-- Data for the task --
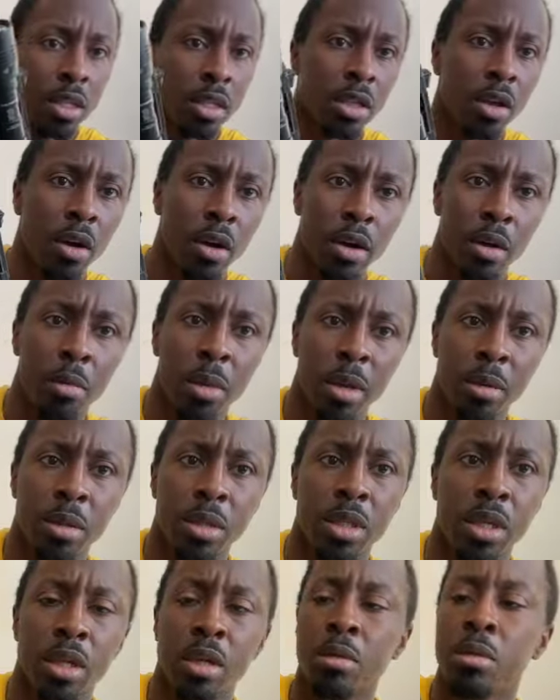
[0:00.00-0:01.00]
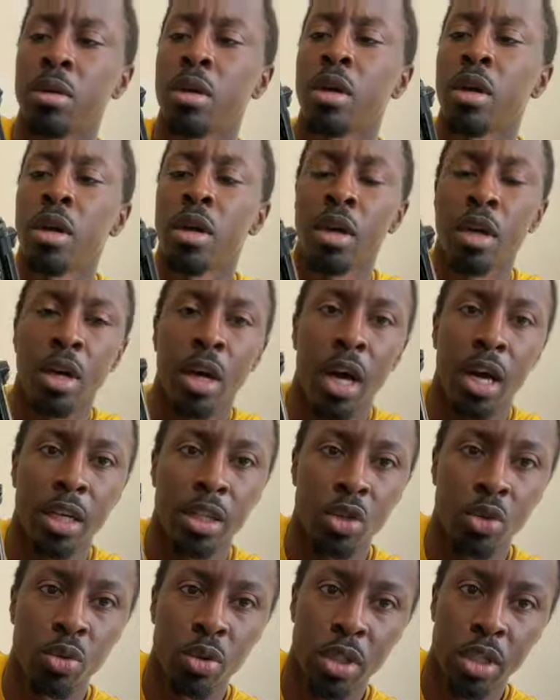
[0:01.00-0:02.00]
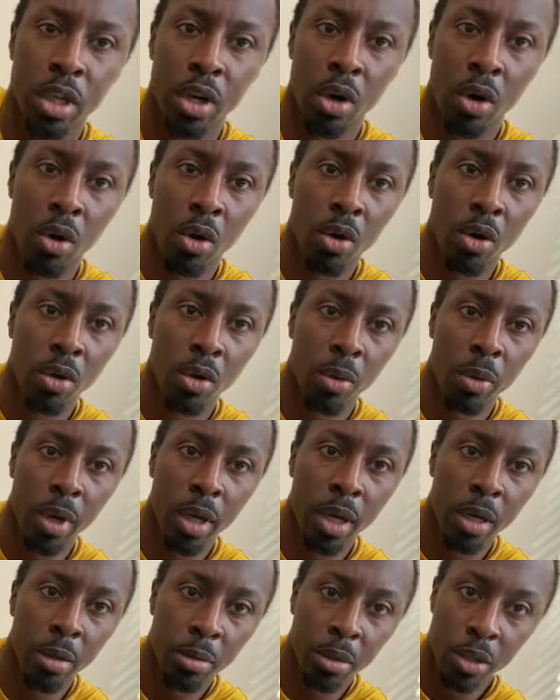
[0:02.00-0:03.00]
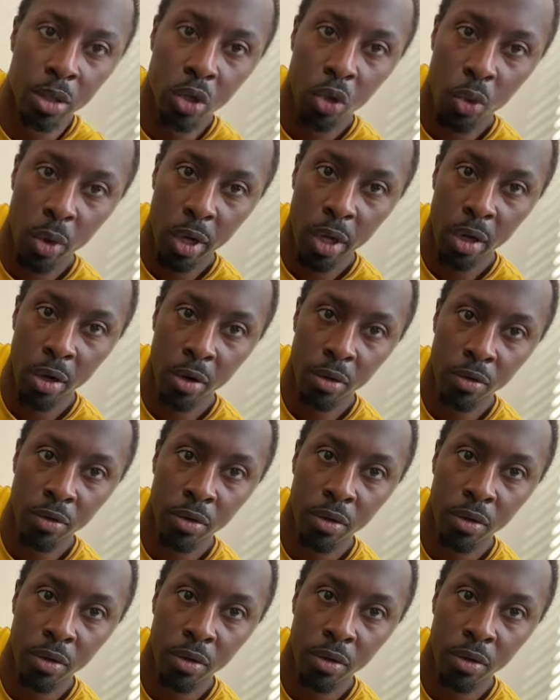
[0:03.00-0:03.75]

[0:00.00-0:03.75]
It's all right, baby, sleep. I can twist it all the way up to 12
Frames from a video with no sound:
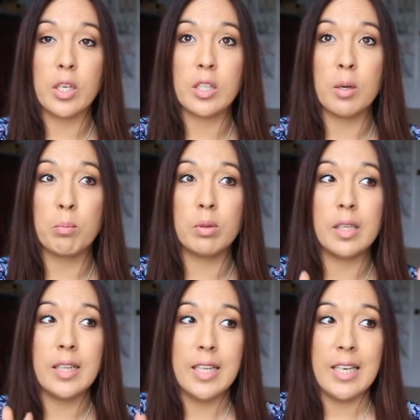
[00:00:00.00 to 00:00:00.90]
It's
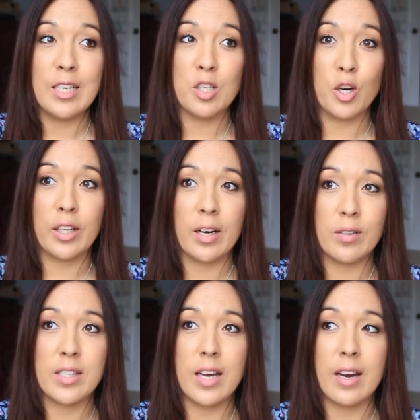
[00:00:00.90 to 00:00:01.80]
completely dark
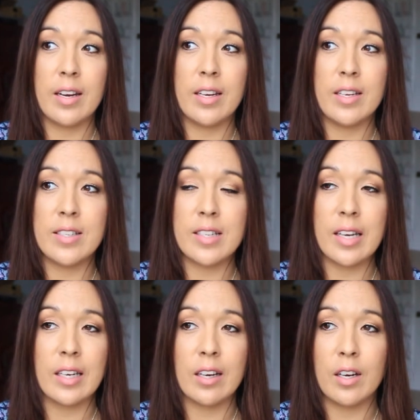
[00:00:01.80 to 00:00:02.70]
outside. It's
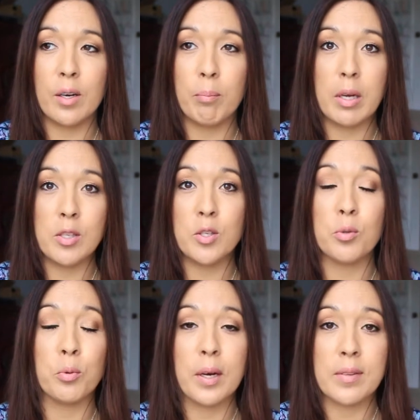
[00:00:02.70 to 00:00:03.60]
like a
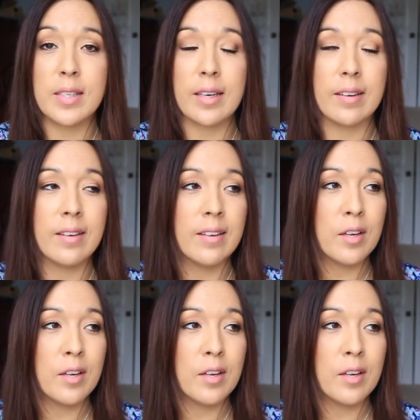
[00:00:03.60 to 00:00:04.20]
monsoon outside.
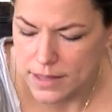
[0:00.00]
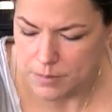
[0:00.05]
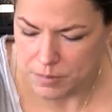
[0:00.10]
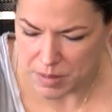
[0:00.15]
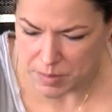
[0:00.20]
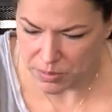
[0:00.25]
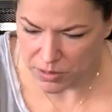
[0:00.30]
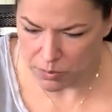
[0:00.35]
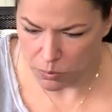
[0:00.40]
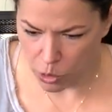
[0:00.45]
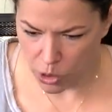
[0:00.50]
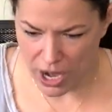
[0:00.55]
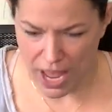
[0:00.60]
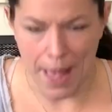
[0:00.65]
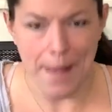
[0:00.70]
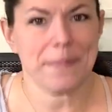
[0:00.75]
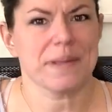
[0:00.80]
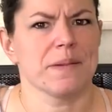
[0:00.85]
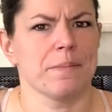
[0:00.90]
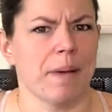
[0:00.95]
people are more
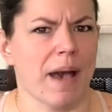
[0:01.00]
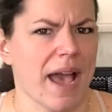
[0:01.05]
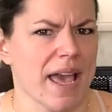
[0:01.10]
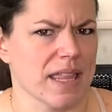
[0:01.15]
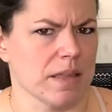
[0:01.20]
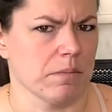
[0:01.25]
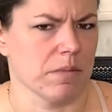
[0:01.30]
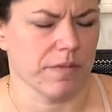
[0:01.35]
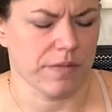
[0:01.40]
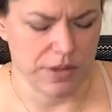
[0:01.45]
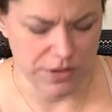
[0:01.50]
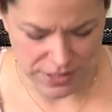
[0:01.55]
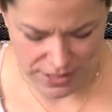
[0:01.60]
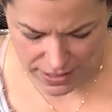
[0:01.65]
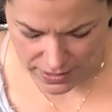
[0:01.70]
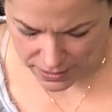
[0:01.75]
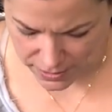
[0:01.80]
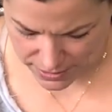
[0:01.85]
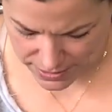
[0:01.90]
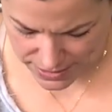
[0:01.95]
apt to buy them if there's a
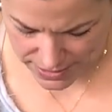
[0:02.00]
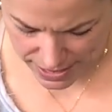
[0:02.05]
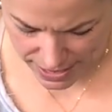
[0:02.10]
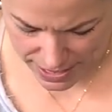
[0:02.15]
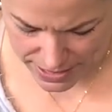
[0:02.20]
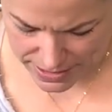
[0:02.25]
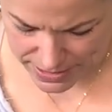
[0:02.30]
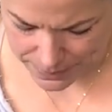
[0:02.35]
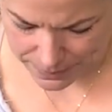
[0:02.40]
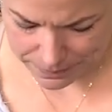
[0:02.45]
little set.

-- Directions --
Set down all of the entries exactly as they appear, but keep the images out.

-- Written solution --
[0:00.00-0:01.00]
[0:01.00-0:02.00]
[0:02.00-0:03.00]
[0:03.00-0:03.75]

[0:00.00-0:03.75]
It's all right, baby, sleep. I can twist it all the way up to 12
Frames from a video with no sound:
[00:00:00.00 to 00:00:00.90]
It's
[00:00:00.90 to 00:00:01.80]
completely dark
[00:00:01.80 to 00:00:02.70]
outside. It's
[00:00:02.70 to 00:00:03.60]
like a
[00:00:03.60 to 00:00:04.20]
monsoon outside.
[0:00.00]
[0:00.05]
[0:00.10]
[0:00.15]
[0:00.20]
[0:00.25]
[0:00.30]
[0:00.35]
[0:00.40]
[0:00.45]
[0:00.50]
[0:00.55]
[0:00.60]
[0:00.65]
[0:00.70]
[0:00.75]
[0:00.80]
[0:00.85]
[0:00.90]
[0:00.95]
people are more
[0:01.00]
[0:01.05]
[0:01.10]
[0:01.15]
[0:01.20]
[0:01.25]
[0:01.30]
[0:01.35]
[0:01.40]
[0:01.45]
[0:01.50]
[0:01.55]
[0:01.60]
[0:01.65]
[0:01.70]
[0:01.75]
[0:01.80]
[0:01.85]
[0:01.90]
[0:01.95]
apt to buy them if there's a
[0:02.00]
[0:02.05]
[0:02.10]
[0:02.15]
[0:02.20]
[0:02.25]
[0:02.30]
[0:02.35]
[0:02.40]
[0:02.45]
little set.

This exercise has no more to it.